Word for word, reproduce each line of the data below, omitting every image.

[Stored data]
*-*-*
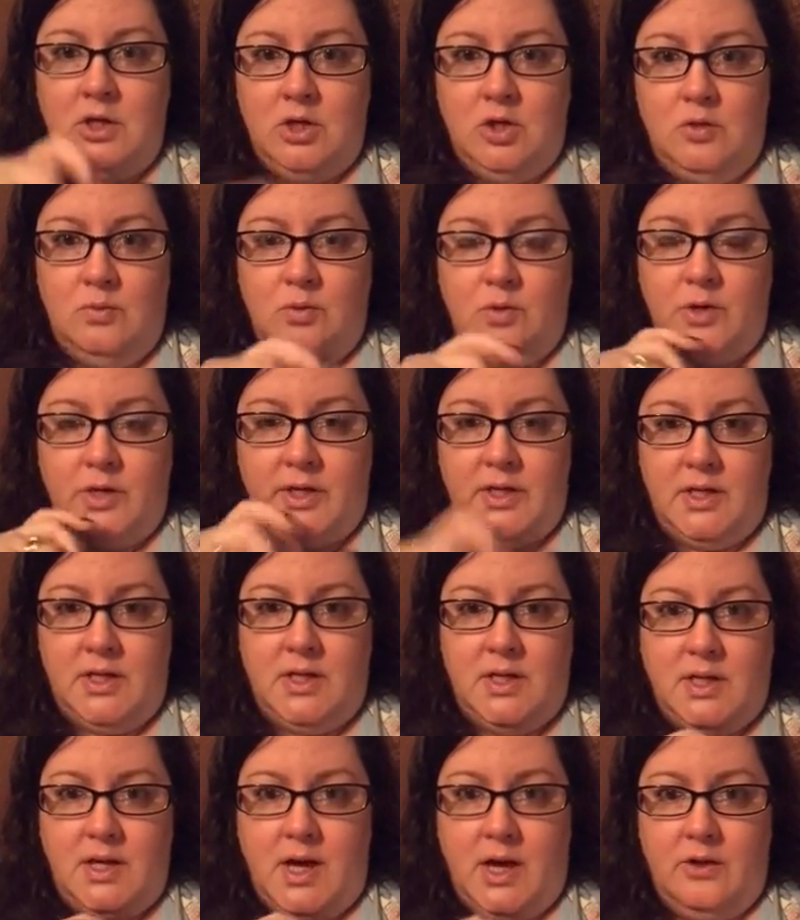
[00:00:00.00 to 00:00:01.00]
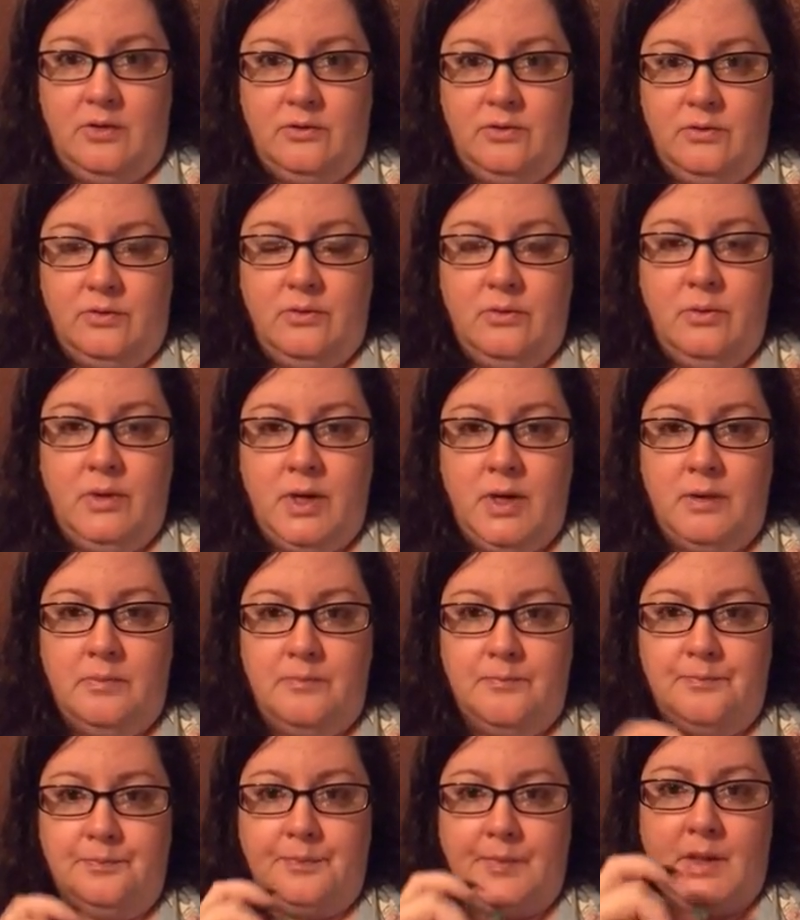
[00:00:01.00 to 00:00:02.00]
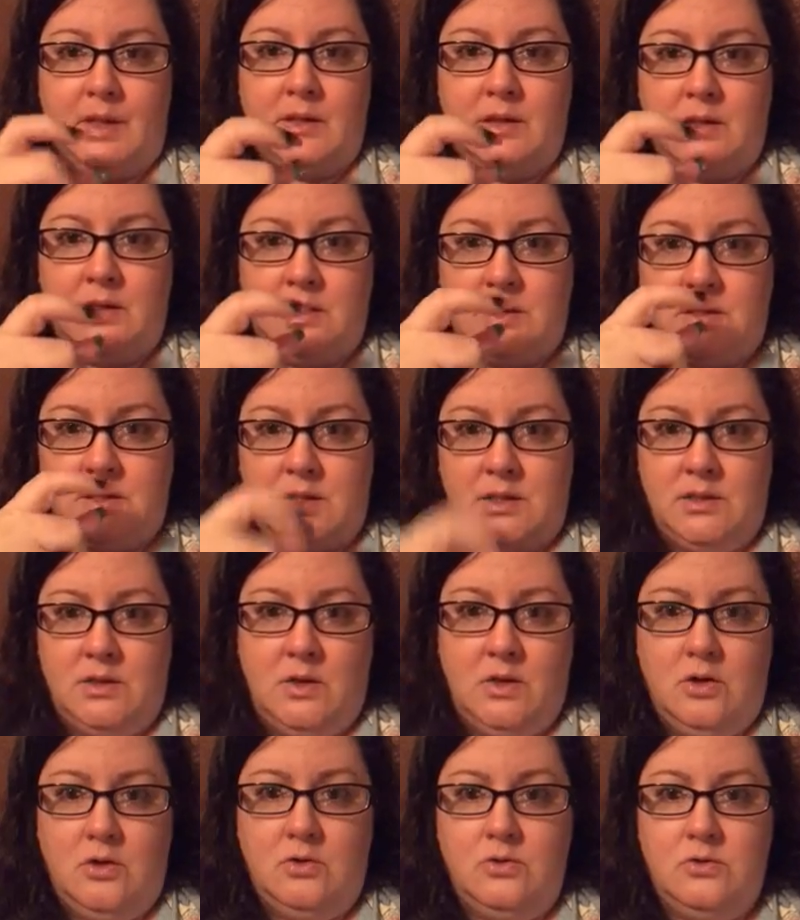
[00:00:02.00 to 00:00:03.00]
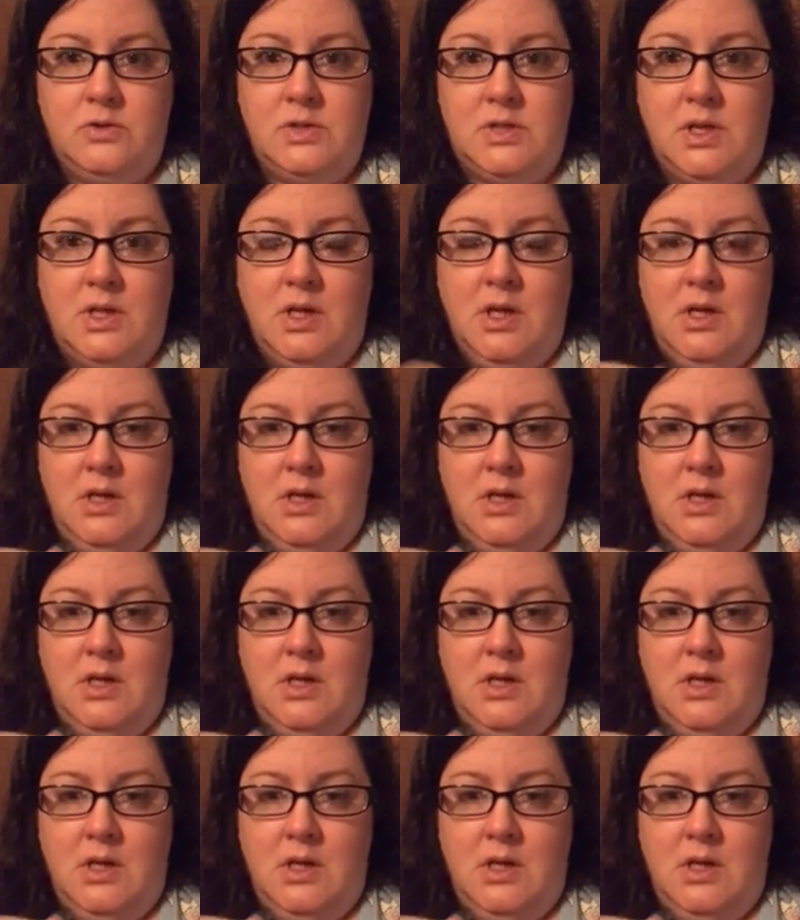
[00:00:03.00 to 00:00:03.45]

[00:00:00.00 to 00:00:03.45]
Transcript: you breathe in and out through it, and then it's got the hose.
*-*-*
Exercise response
[00:00:00.00 to 00:00:01.00]
[00:00:01.00 to 00:00:02.00]
[00:00:02.00 to 00:00:03.00]
[00:00:03.00 to 00:00:03.45]

[00:00:00.00 to 00:00:03.45]
Transcript: you breathe in and out through it, and then it's got the hose.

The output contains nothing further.